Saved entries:
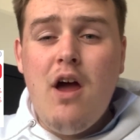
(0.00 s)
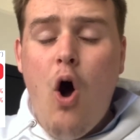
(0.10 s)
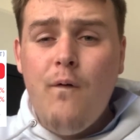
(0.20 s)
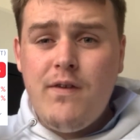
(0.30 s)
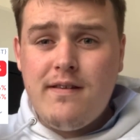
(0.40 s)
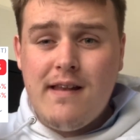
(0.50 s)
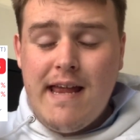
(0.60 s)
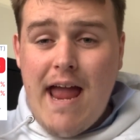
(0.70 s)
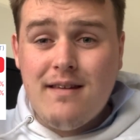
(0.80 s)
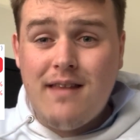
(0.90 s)

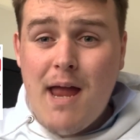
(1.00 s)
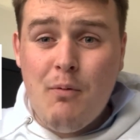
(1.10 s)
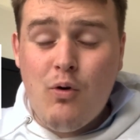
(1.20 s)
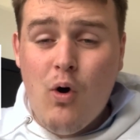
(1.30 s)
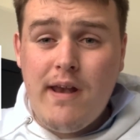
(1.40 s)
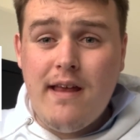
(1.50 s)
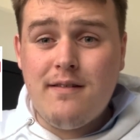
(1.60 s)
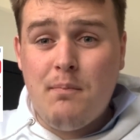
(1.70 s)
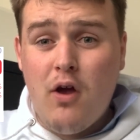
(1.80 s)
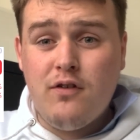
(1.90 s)
obviously, a stablecoin is
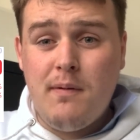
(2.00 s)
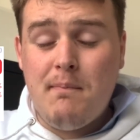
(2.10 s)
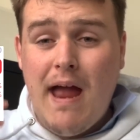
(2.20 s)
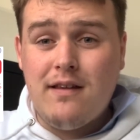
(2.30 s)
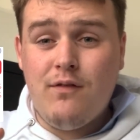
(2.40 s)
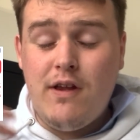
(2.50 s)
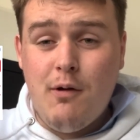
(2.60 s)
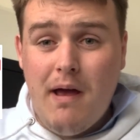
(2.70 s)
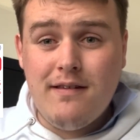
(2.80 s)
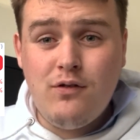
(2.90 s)
supposed to be pegged to the
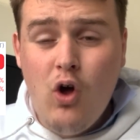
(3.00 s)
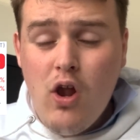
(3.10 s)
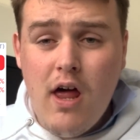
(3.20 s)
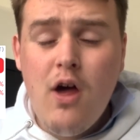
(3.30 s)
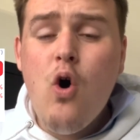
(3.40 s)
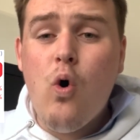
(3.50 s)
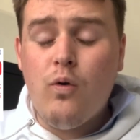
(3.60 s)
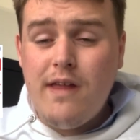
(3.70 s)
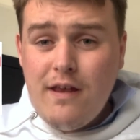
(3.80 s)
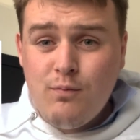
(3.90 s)
US dollar,
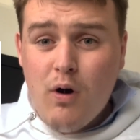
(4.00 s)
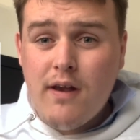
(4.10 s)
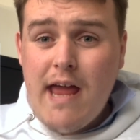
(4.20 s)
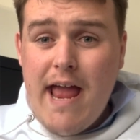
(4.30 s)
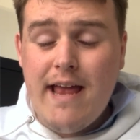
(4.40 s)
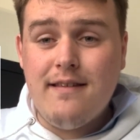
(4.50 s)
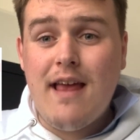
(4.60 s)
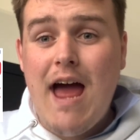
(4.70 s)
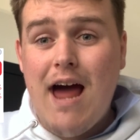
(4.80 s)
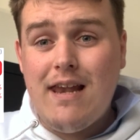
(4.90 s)
or this one is
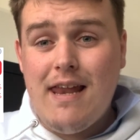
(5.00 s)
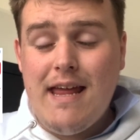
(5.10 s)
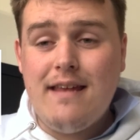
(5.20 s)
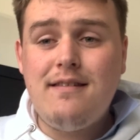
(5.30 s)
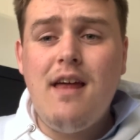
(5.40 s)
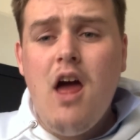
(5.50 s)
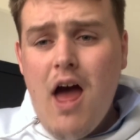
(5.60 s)
at least,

* _Instructions for the task_: Every entry above is to be copied verbatim, with the pictures removed.

* _Written reply_:
(0.00 s)
(0.10 s)
(0.20 s)
(0.30 s)
(0.40 s)
(0.50 s)
(0.60 s)
(0.70 s)
(0.80 s)
(0.90 s)

(1.00 s)
(1.10 s)
(1.20 s)
(1.30 s)
(1.40 s)
(1.50 s)
(1.60 s)
(1.70 s)
(1.80 s)
(1.90 s)
obviously, a stablecoin is
(2.00 s)
(2.10 s)
(2.20 s)
(2.30 s)
(2.40 s)
(2.50 s)
(2.60 s)
(2.70 s)
(2.80 s)
(2.90 s)
supposed to be pegged to the
(3.00 s)
(3.10 s)
(3.20 s)
(3.30 s)
(3.40 s)
(3.50 s)
(3.60 s)
(3.70 s)
(3.80 s)
(3.90 s)
US dollar,
(4.00 s)
(4.10 s)
(4.20 s)
(4.30 s)
(4.40 s)
(4.50 s)
(4.60 s)
(4.70 s)
(4.80 s)
(4.90 s)
or this one is
(5.00 s)
(5.10 s)
(5.20 s)
(5.30 s)
(5.40 s)
(5.50 s)
(5.60 s)
at least,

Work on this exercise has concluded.